Il sogno di Vettel si spegne assieme al motore Ferrari
Seb via radio: «No power», in Malesia partirà ultimo. Hamilton, pole n° 70
DAL NOSTRO INVIATO
Vedere la F1 dalla coda della griglia dev’essere qualcosa di terribilmente frustrante, soprattutto quando hai una macchina velocissima. Ma va così, di questi tempi, a Sebastian Vettel, alle prese, a scelta, con la nuvola di Fantozzi o con la malasorte di Paperino: prima un deficit elettrico e poi un guasto nel collegamento tra motore e turbo, una volta portato a termine il miracolo di sostituire in due ore il propulsore a sei cilindri.
La defaillance tecnica: il temuto uomo nero ha bussato alla porta del Cavallino. E lo ha fatto a Sepang, pista che stava diventando amica. Il luogo dove osare, mentre Vettel in quello che sarà l’ultimo Gp della Malesia è chiamato a inseguire. E a tifare per Kimi Raikkonen, là davanti. Eh sì, c’era un extra da saldare nel conto salatissimo pagato a Singapore (il crash in partenza: ricordate?) e l’oste severo l’ha presentato a Sepang tra i minuti finali delle terze prove libere e quelli iniziali della qualifica. Prima di tutto, però il risultato: la Rossa in prima fila è quella di Iceman e se Lewis Hamilton, risorto grazie all’utilizzo del vecchio pacchetto aerodinamico, festeggia — in verità, bontà sua, con parole gentili per il rivale — la settantesima pole (è la nona stagionale e, come Michael Schumacher, la quinta in Malesia), Seb si ritrova dietro a tutti. Ultimo, ma fiducioso: «In gara tutto può accadere». Il volto è sorridente, la mente è aperta: «Fa parte del nostro sport: nessun pronostico, ma farò il possibile». Maurizio Arrivabene completa: «Se la sfortuna esistesse, con noi si starebbe impegnando molto».

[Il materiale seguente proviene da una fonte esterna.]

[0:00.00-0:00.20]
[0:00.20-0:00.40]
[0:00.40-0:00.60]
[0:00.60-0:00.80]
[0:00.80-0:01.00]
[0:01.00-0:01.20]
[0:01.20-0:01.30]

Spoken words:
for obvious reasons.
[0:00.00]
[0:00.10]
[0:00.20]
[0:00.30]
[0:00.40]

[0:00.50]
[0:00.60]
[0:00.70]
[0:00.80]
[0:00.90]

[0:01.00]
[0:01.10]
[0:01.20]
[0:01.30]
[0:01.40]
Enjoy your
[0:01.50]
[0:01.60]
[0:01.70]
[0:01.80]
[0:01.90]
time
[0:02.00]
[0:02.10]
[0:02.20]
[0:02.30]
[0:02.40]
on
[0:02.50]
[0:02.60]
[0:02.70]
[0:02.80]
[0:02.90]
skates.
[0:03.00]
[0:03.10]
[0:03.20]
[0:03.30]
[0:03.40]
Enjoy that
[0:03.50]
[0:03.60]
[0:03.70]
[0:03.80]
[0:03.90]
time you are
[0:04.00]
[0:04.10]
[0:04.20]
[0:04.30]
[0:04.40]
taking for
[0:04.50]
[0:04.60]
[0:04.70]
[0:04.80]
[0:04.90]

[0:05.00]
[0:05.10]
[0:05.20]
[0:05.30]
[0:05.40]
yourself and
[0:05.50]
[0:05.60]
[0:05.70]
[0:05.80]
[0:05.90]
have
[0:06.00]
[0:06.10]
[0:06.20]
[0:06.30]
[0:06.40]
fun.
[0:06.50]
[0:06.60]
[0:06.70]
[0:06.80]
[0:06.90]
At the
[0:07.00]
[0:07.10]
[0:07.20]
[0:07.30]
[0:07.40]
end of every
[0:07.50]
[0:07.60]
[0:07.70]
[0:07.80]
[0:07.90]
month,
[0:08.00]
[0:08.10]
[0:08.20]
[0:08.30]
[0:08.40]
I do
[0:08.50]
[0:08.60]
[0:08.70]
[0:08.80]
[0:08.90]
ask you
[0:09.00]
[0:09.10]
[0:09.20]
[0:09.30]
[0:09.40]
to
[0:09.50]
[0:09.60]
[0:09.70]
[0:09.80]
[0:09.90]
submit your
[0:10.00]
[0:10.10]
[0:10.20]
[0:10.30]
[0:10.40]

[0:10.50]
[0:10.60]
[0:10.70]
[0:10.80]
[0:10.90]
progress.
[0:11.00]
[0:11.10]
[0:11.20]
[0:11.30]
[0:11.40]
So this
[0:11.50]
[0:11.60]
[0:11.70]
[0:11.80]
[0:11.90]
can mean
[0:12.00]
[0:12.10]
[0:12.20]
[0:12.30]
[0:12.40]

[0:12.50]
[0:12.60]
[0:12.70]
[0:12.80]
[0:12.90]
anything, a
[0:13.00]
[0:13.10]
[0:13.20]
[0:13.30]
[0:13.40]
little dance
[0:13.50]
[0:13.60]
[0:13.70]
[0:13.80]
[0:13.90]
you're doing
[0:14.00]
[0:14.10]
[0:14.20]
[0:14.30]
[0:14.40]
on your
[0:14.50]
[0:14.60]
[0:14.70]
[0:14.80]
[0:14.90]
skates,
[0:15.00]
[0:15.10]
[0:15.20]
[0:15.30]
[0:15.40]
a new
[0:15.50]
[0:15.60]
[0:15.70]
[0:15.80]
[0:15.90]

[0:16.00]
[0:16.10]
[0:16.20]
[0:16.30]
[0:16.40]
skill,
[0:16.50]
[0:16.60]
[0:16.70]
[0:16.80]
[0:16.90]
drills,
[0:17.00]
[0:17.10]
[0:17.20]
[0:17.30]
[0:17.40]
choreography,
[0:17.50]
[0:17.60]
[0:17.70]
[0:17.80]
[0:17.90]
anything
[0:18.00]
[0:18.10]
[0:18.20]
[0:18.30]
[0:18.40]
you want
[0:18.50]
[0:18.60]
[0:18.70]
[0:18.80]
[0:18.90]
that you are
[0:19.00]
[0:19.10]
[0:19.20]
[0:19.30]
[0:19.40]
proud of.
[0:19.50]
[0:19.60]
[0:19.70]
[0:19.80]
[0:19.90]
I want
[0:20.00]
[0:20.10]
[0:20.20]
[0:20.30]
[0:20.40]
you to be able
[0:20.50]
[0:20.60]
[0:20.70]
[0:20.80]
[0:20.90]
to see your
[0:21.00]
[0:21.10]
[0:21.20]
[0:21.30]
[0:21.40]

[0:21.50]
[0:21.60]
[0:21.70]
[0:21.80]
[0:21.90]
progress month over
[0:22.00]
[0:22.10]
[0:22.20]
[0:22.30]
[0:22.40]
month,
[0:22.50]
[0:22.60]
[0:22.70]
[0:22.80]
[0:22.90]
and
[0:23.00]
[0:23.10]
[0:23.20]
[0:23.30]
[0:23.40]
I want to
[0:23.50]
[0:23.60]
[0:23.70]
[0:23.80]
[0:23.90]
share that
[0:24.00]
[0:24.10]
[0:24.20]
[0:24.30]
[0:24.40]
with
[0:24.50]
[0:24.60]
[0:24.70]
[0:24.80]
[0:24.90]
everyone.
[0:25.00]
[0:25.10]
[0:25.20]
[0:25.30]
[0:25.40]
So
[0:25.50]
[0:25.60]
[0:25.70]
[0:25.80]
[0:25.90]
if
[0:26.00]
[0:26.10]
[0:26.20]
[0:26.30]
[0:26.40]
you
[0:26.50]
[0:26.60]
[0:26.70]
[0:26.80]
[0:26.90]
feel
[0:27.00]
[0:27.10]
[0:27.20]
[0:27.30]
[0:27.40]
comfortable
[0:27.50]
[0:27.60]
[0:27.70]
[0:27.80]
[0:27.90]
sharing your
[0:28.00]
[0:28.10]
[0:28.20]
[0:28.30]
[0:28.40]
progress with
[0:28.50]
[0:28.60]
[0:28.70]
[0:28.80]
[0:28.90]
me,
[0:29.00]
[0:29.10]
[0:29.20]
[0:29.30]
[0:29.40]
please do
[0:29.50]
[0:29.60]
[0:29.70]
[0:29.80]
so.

Era un sabato apparentemente tranquillo e di superiorità, nonostante Hamilton abbia girato come una braciola le prestazioni fin qui scarse della sua W08 Hybrid (cosa non riuscita a Bottas con le nuove soluzioni «aero») e a dispetto di una risalita delle Red Bull dell’ex adolescente Verstappen (20 anni ieri) e di «canguro» Ricciardo. La prima botta al minuto 58 del P3: Seb rientra a passo di lumaca. Il «baco» nella Ferrari pare sia nell’area elettrica. Il team decide di non rischiare e cambia il motore a 6 cilindri montando l’unità numero 4 (migliorata nella potenza), il cui debutto era programmato o in Giappone o negli Usa. È una scelta senza penalità, la Rossa è ancora nel perimetro autorizzato perché il turbo non è il quinto ma uno dei quattro che la SF70H di Seb ha già impiegato. Questo è solo l’antipasto. (LaPresse) Le due stressanti ore di lavoro del team vanno al diavolo in pochi secondi nel giro d’ingresso della qualifica: «No power» dice Vettel con voce fioca. Manca il collegamento tra motore e turbo; manca la spinta, il cuore è asfittico. I secondi e i minuti scorrono veloci. A un certo punto pare che Vettel rientri, ma il controllo della telemetria spiega che il problema rimane. Ritiro e riflessioni, nel 2010 Hamilton partì 20° e arrivò 6°: «Giocheremo con la strategia» butta lì Seb.
Nasce però la discussione: è stato giusto partire con il motore che era sull’auto danneggiata a Singapore? Sì, risponde la Ferrari: il guasto del mattino è slegato dall’incidente. E poi: l’unità 4, mandata in campo in fretta e furia, dava garanzie? Risposta dei rossi: sì perché l’insieme motore-turbo-altri elementi sono giunti in blocco da Maranello, dove erano stati testati. Resta il guasto: ineludibile e da chiarire.
Eppure in questo scenario c’è un paradosso che può aiutare: Vettel avrà una macchina rifatta in più elementi e prima del via incasserà penalità a raffica. Ma saranno ininfluenti e ridurranno il pericolo che minino i prossimi Gp. Non tutto il male viene per nuocere. Forse.